* What you have to do: Search the listing below for "video". Copy each matching line.

━━━ Dataset records ━━━

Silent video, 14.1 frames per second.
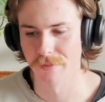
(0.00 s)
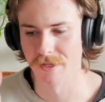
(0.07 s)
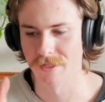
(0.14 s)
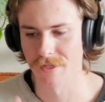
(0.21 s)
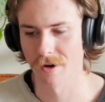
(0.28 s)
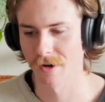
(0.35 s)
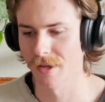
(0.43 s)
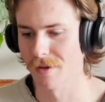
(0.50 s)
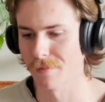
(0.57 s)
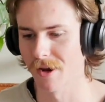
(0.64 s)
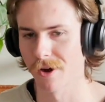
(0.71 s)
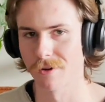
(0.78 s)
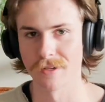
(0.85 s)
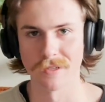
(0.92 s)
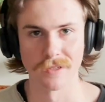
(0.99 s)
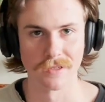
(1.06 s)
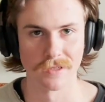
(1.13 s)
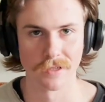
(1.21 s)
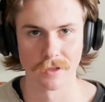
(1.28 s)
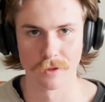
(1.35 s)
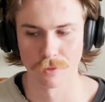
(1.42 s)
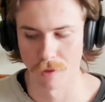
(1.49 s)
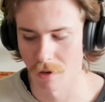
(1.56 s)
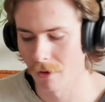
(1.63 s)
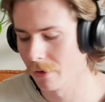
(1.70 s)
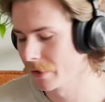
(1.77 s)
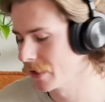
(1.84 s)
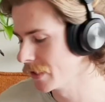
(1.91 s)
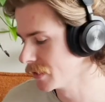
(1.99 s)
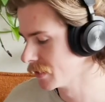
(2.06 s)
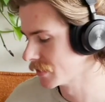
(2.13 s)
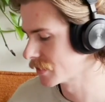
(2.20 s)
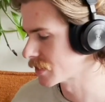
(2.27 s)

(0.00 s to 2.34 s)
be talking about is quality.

━━━
━━━ Dataset records ━━━

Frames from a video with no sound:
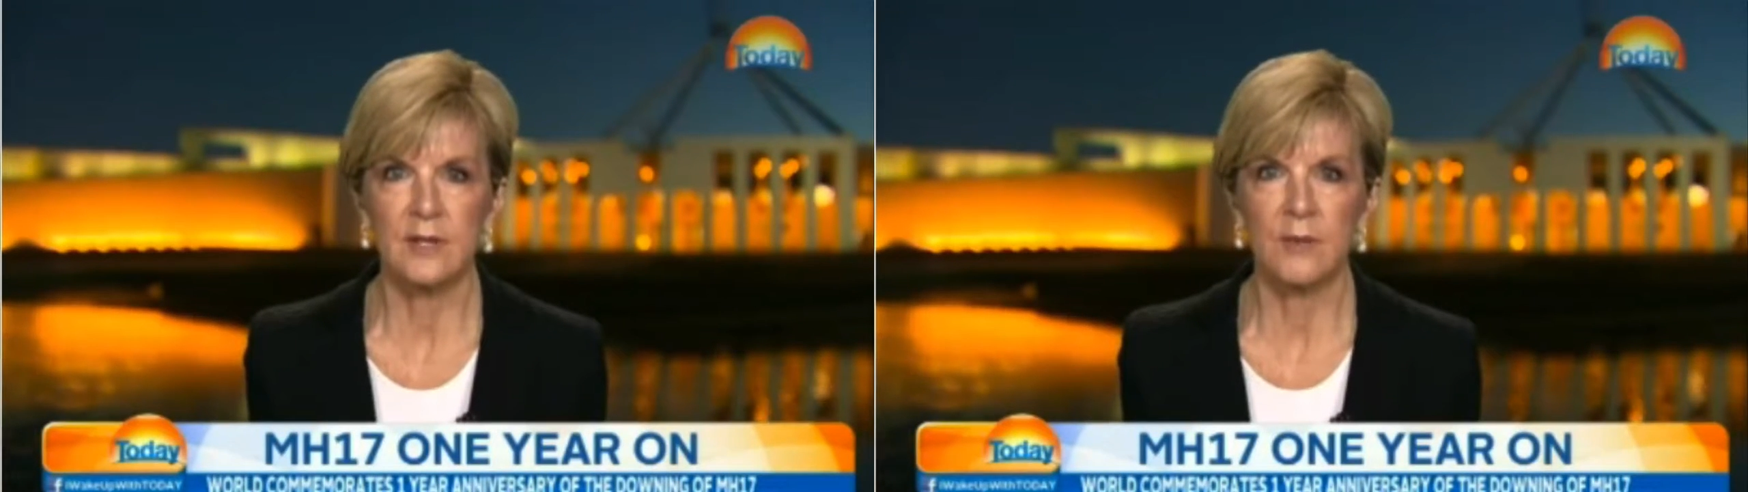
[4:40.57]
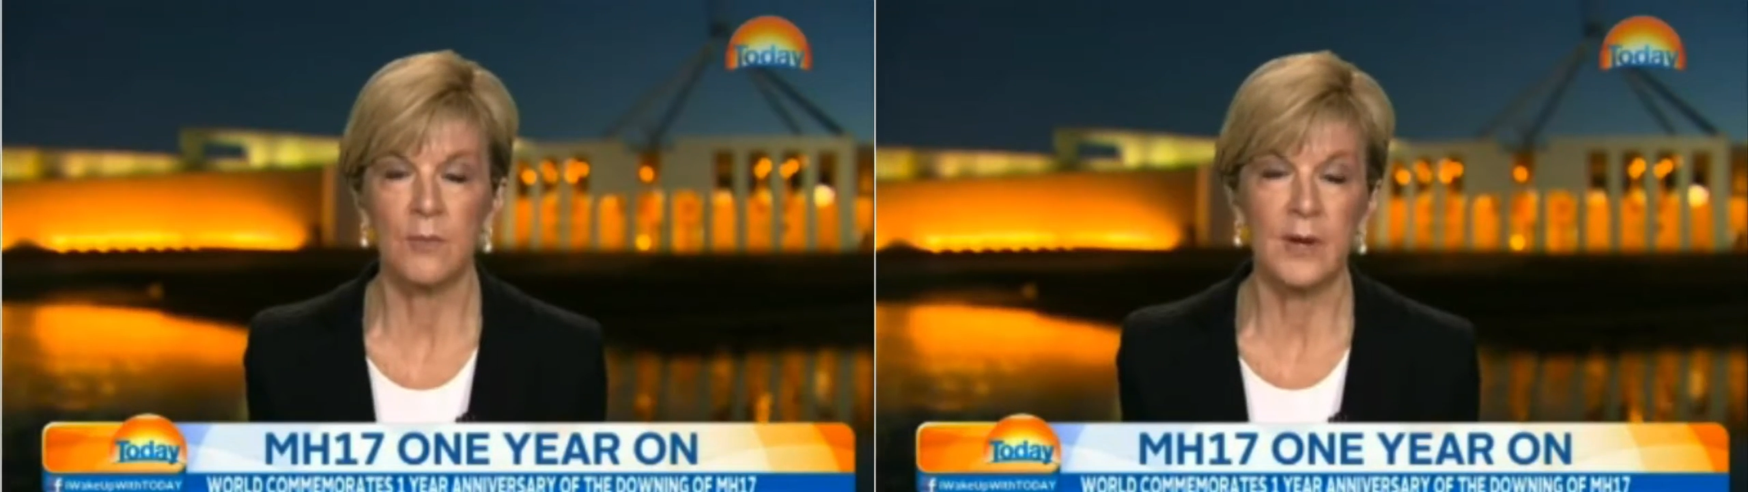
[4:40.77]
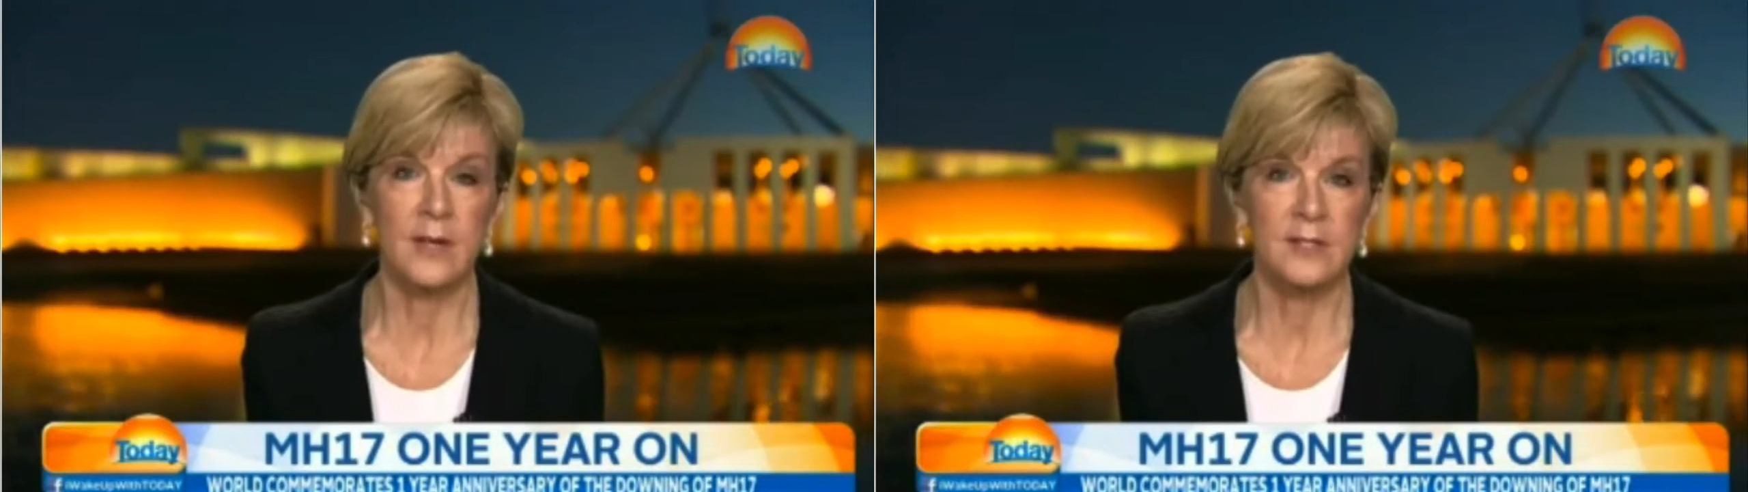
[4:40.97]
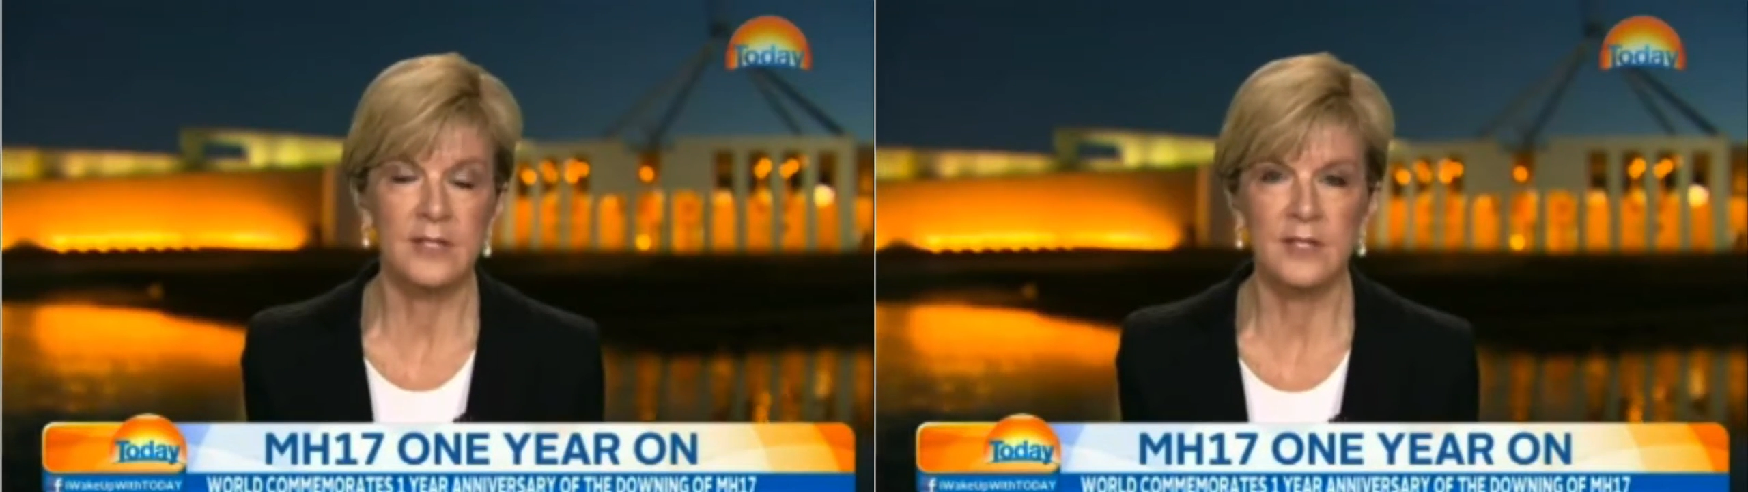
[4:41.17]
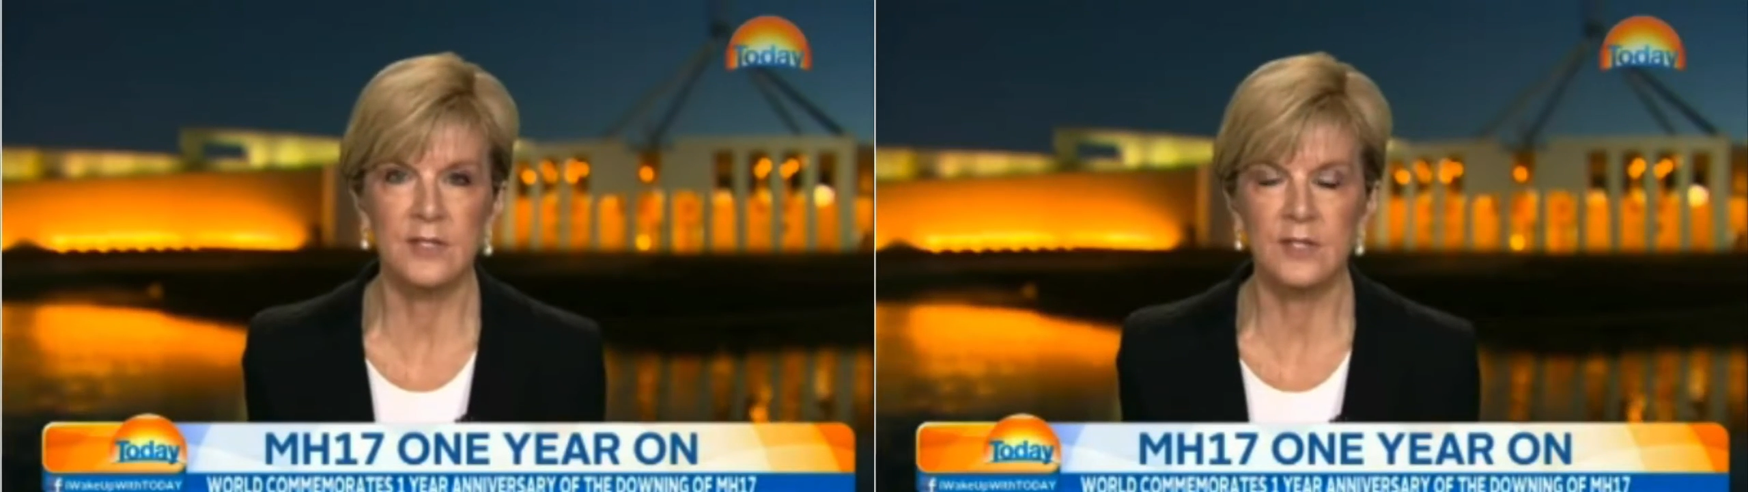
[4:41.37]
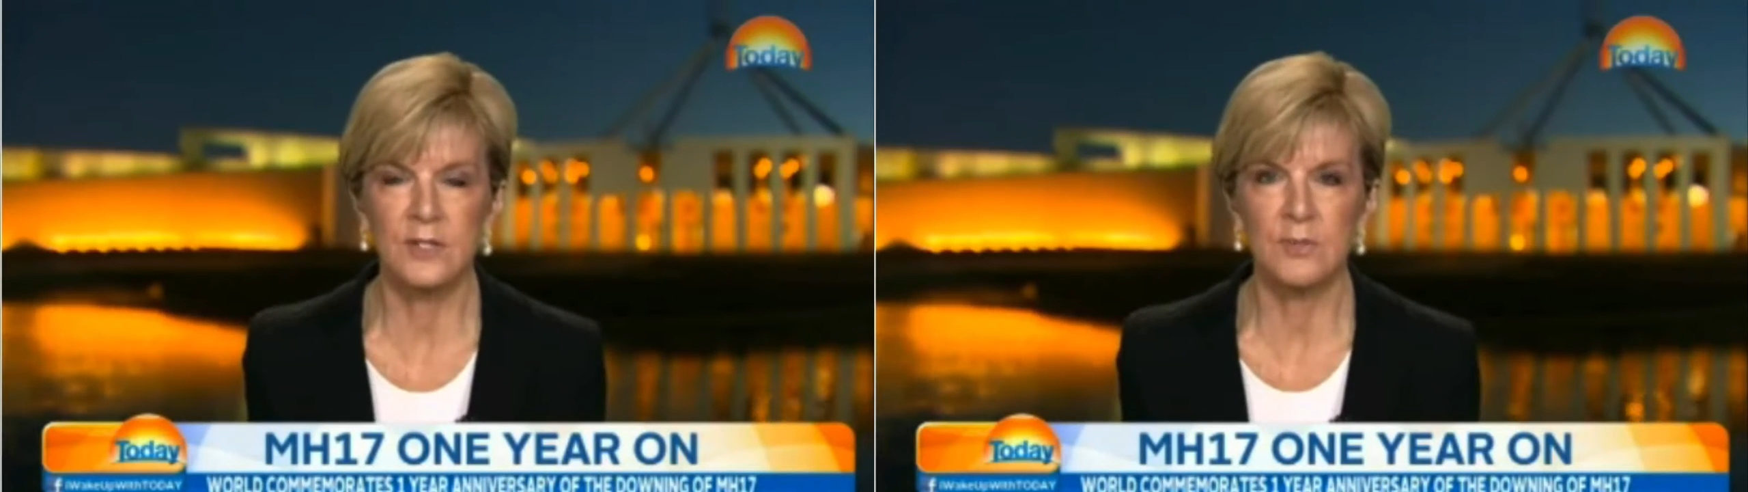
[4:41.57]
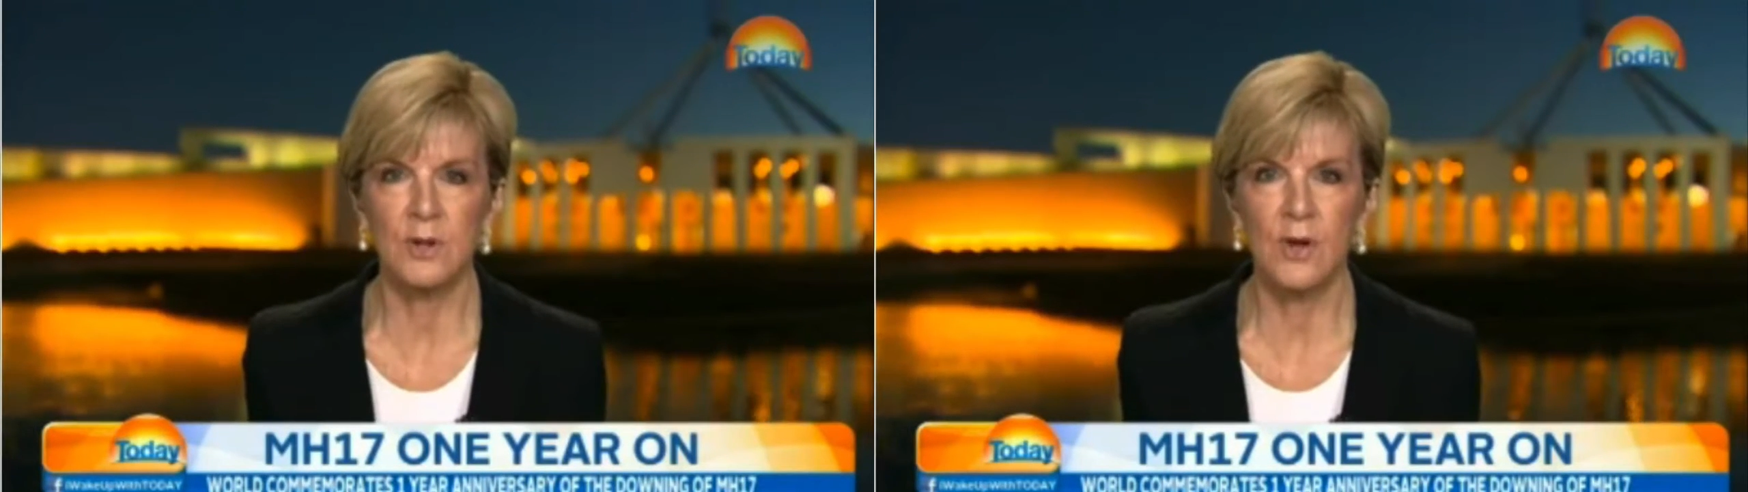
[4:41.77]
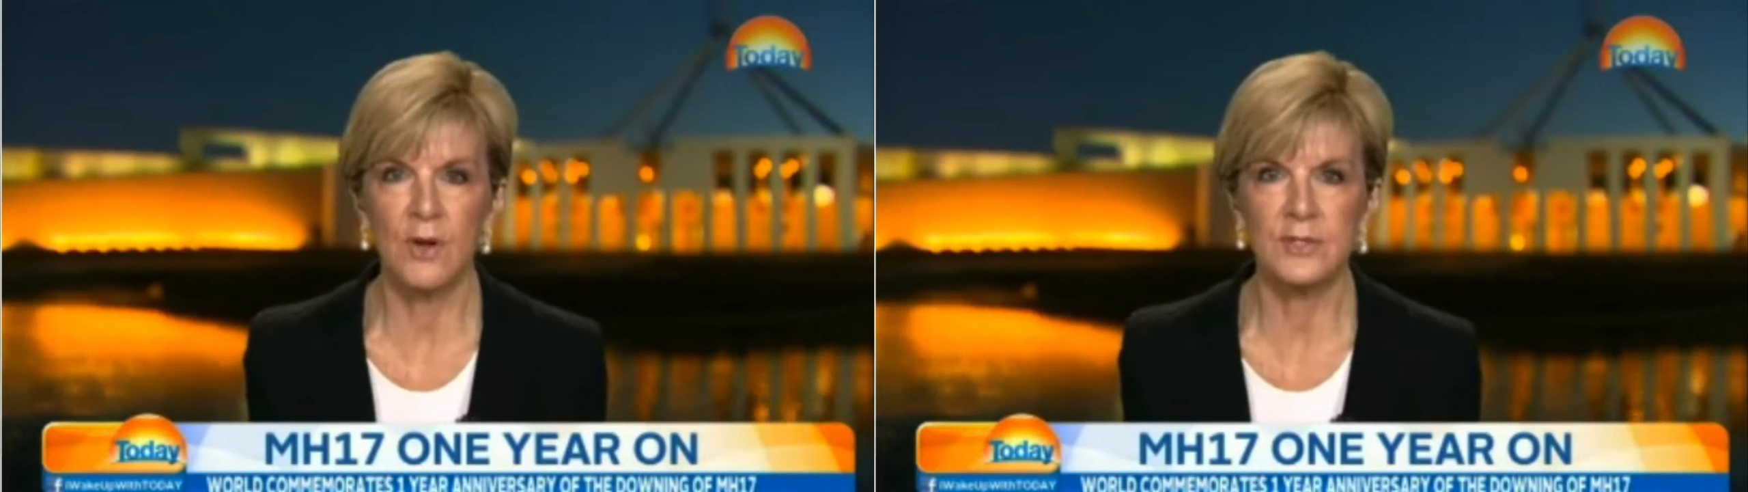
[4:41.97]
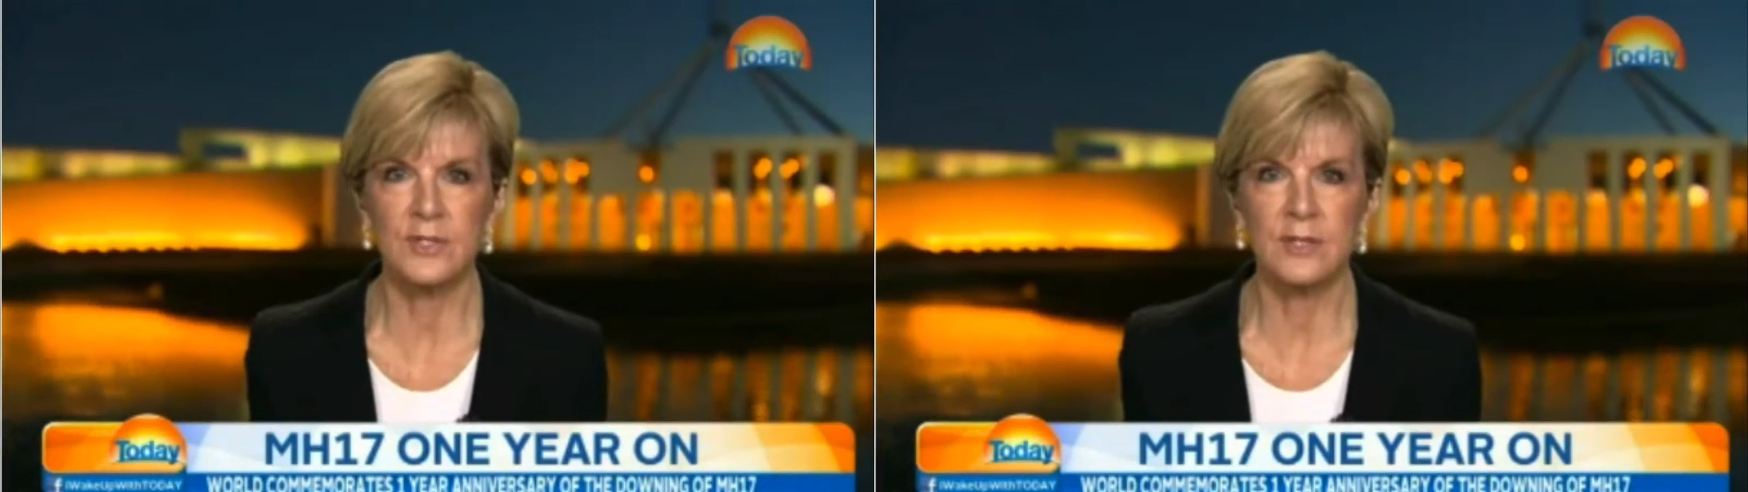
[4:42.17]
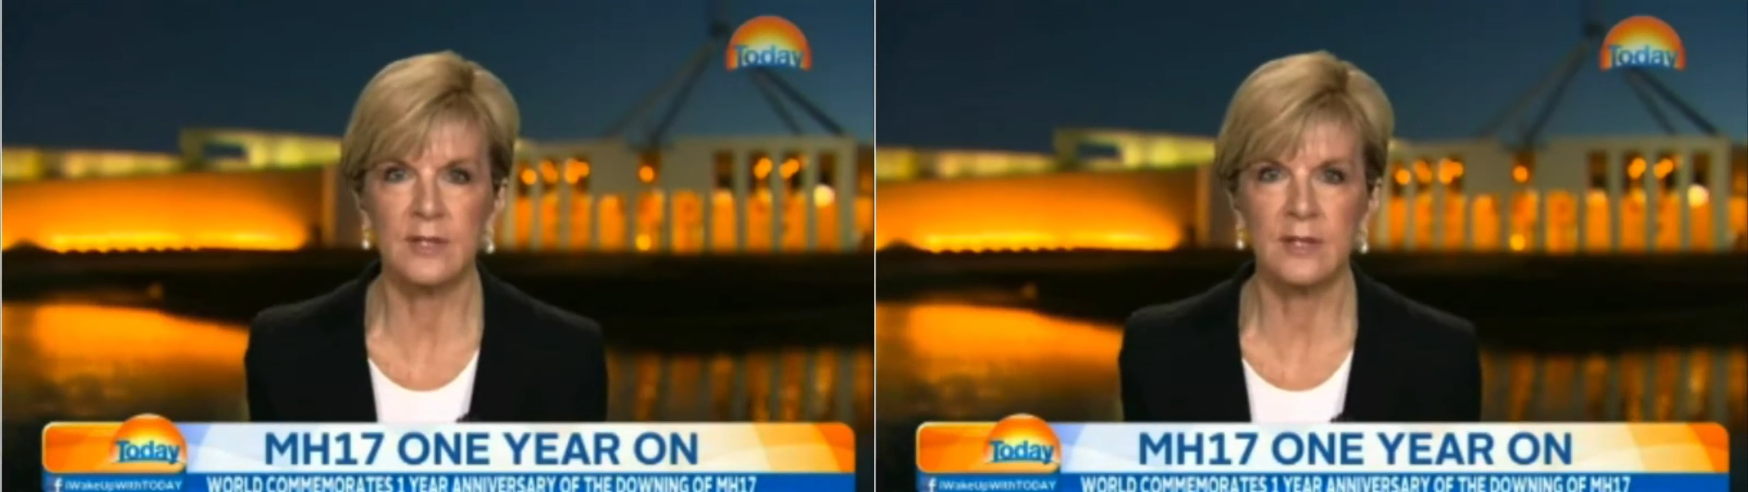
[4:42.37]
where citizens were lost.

━━━
━━━ Dataset records ━━━

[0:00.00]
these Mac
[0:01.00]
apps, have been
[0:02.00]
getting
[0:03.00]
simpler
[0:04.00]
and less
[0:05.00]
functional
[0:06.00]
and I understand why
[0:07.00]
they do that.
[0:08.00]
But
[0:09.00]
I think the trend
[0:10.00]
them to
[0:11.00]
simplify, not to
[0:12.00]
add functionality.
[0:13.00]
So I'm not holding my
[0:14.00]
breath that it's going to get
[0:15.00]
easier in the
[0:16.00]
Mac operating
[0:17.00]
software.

━━━

* Solution below:
Silent video, 14.1 frames per second.
Frames from a video with no sound:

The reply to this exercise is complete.